Leverage All Channels

“Legalweek is a labor of love. Having attended 15 Legalweeks either as publisher or marketer, the question to me isn’t ‘what are we going to do?’ The question is ‘what aren’t we going to do?’ Hopefully you’ve invested your resources wisely and have your teams spread across the event—keep most of your team away from the booth (if you have one) and working sessions, networking events and the party circuit. If you’re trying to reach an audience during the week, tag them on social or text them; no one working this show properly is keeping tabs on their email. Last, be intentional and with purpose—you’re likely cementing a large portion of the remainder of the year’s revenue opportunities. Keep your eyes on the prize and save the hugs for ILTACON.”

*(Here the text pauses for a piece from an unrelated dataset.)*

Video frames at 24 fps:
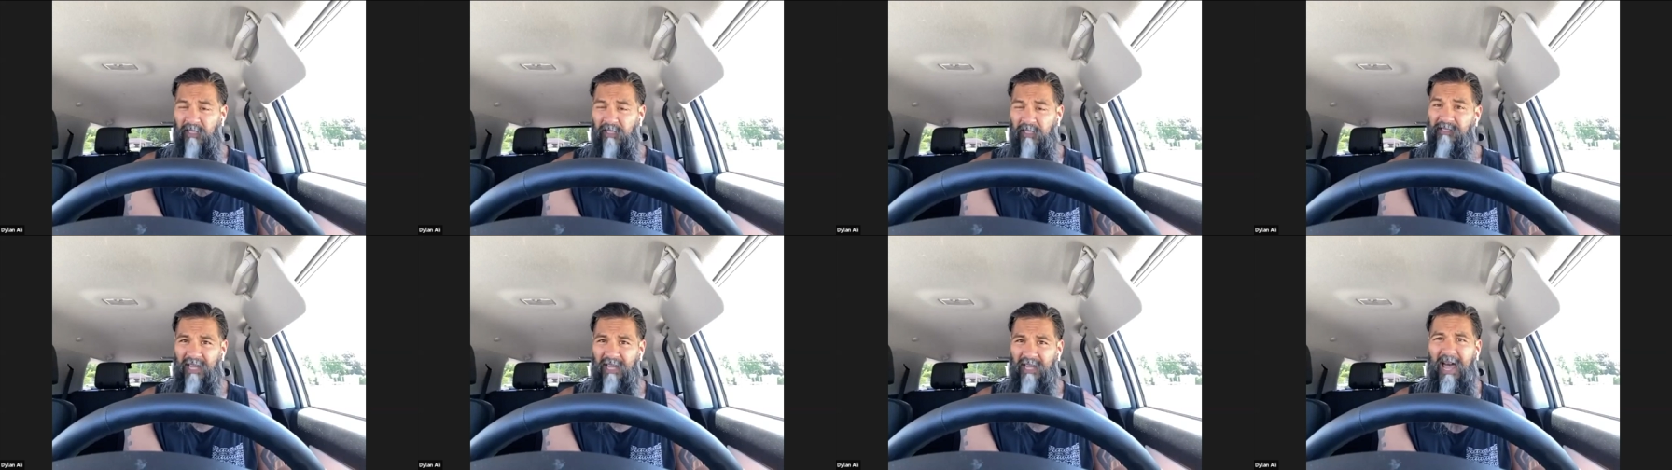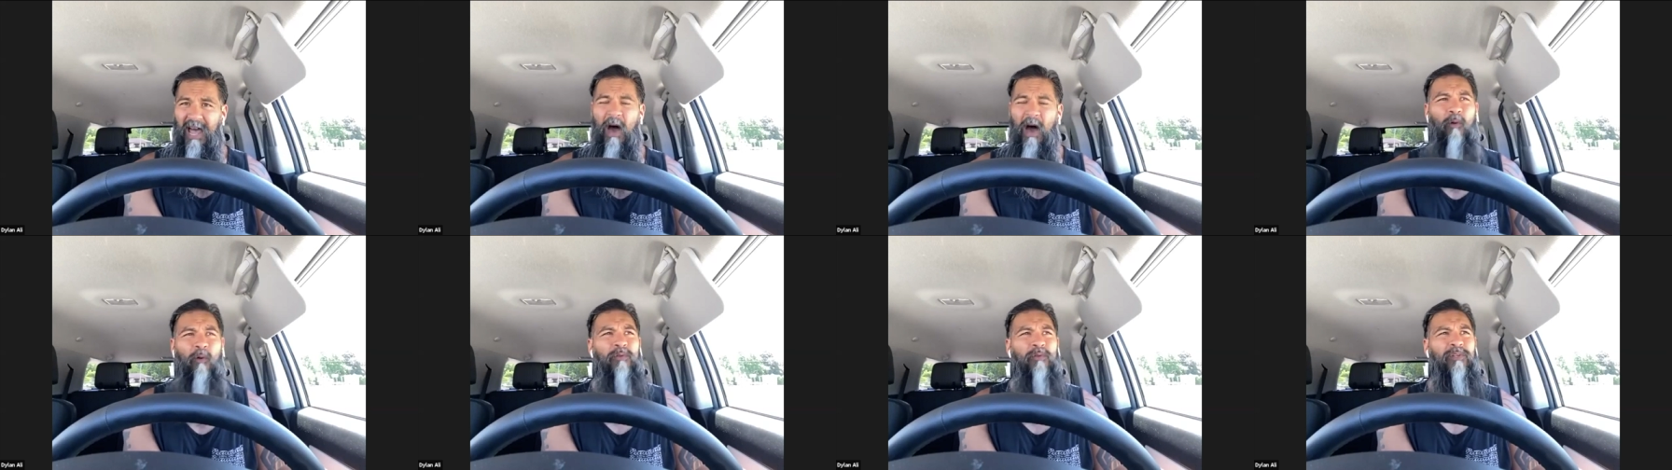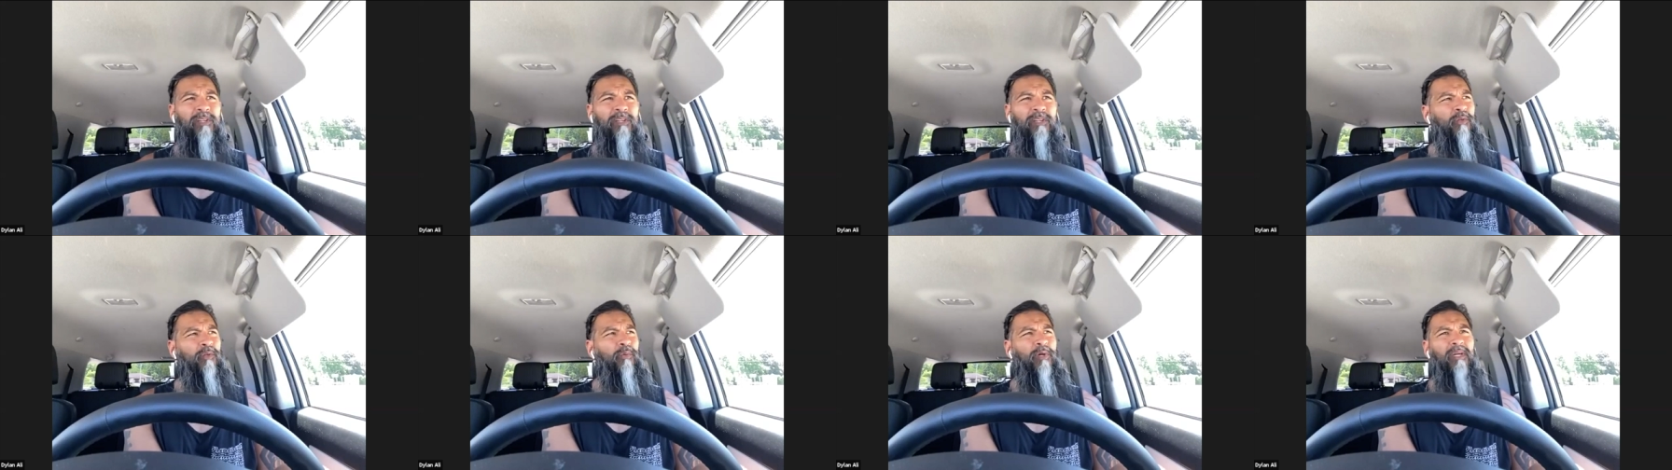town, if
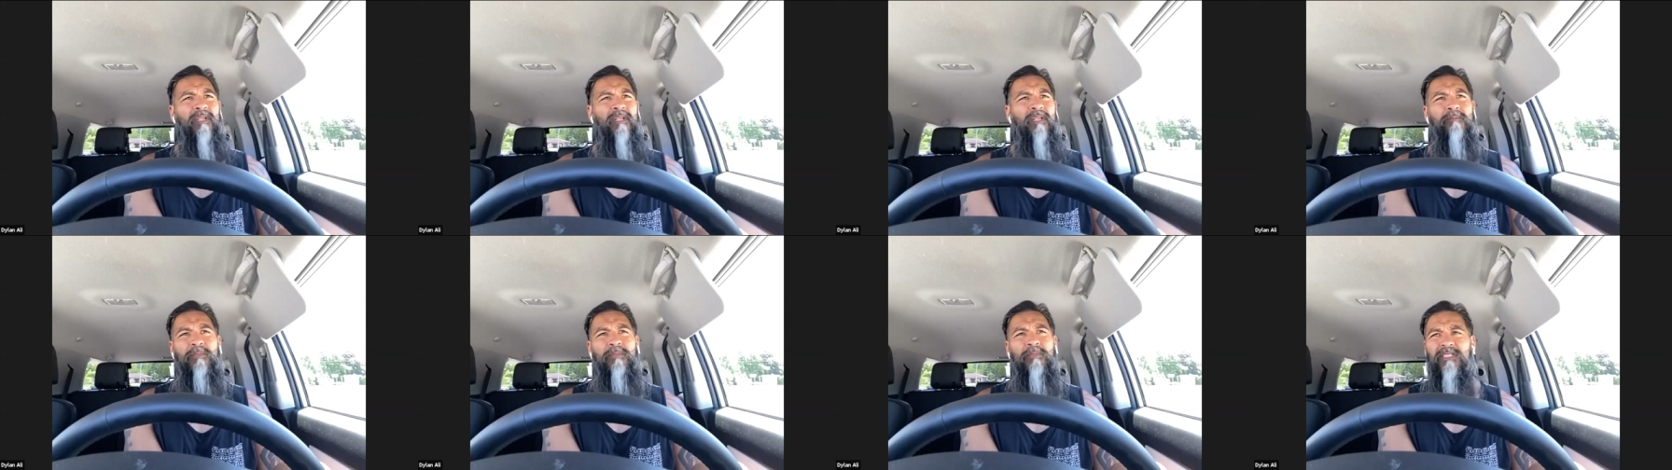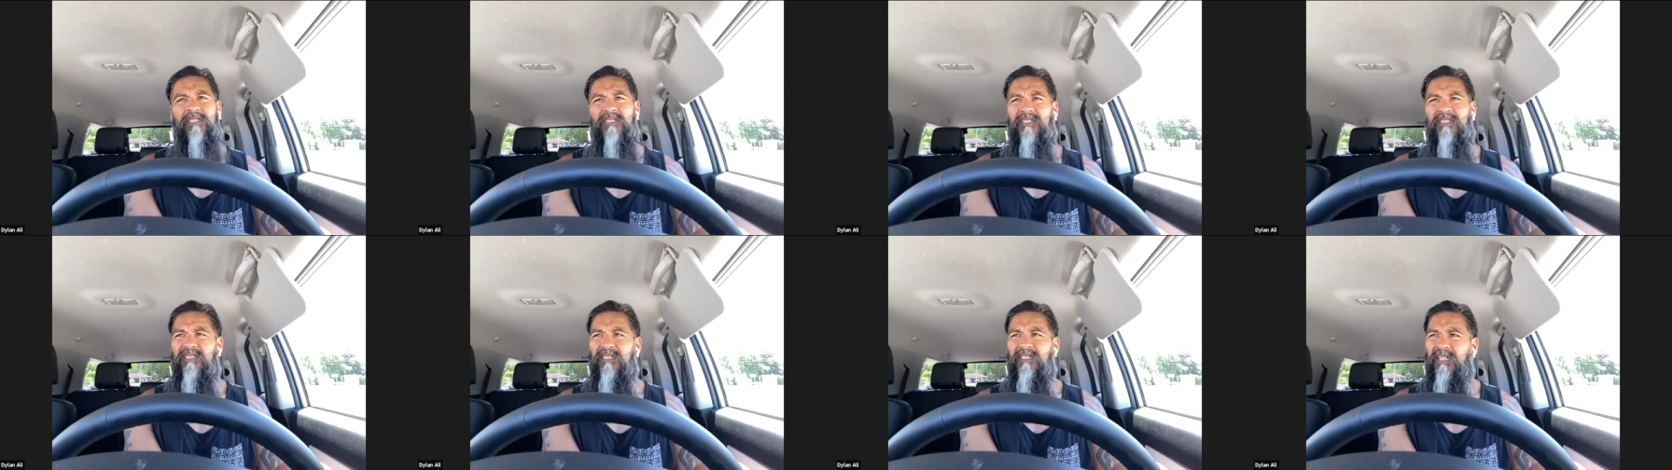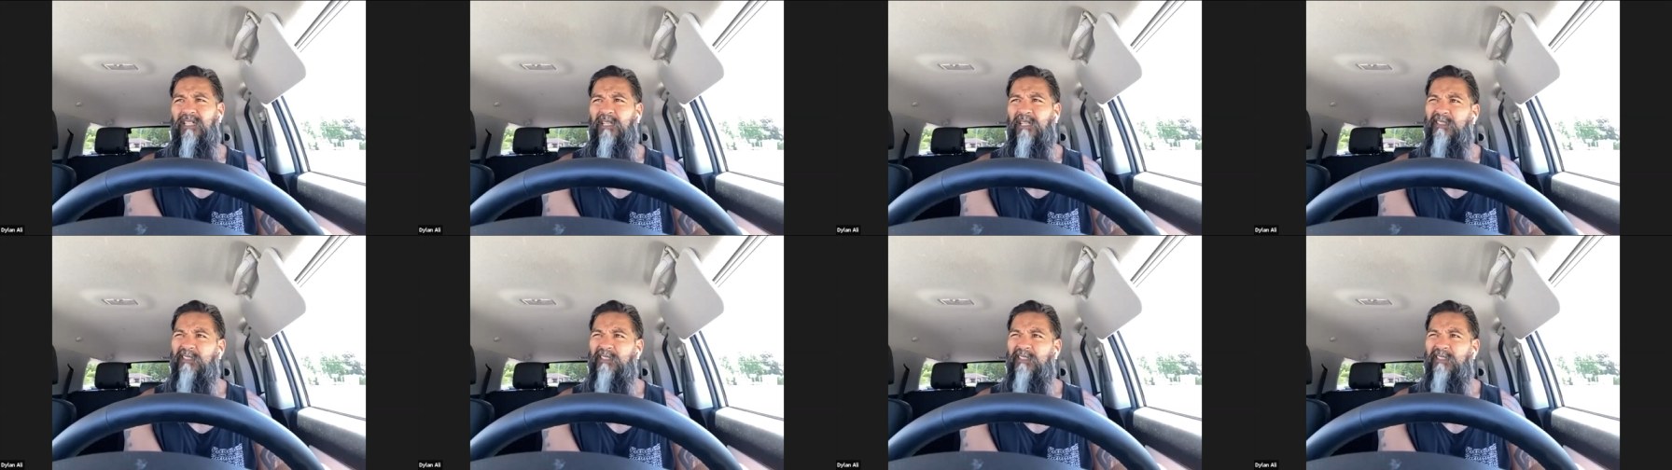you will, because uh,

—Ken Gary, Chief Growth Officer, InfiniteGlobal

 Keep it Fresh

“We always talk about the standard do’s and don’ts like pre-schedule time with press, know your talking points, or school up on the publication and editor prior to your meeting. I thought I would offer, perhaps, some things that aren’t being said, but need to be said, such as:

  • If someone offers your gum or a mint, take it…it is likely a sign that you need it. Better yet, be prepared and bring mints!
  • Don’t show up for meetings with alcohol on your breath (true client story). If there’s any question in your mind that you might smell of alcohol, see note above.
  • Pay attention to body language. Eyes darting around at whatever is passing you by at the busy Hilton hotel does not come across as being engaged in the conversation. And we know you like to talk, but continuing to talk after the media person closes their computer and/or sets down their pen is usually a sign they have what they need.”

—Amy Juers, Edge Marketing

Compiled by Erin Harrison, SVP at NextTech Communications, independently operated and owned by The Bliss Group. Harrison is the former editor-in-chief of Legaltech News.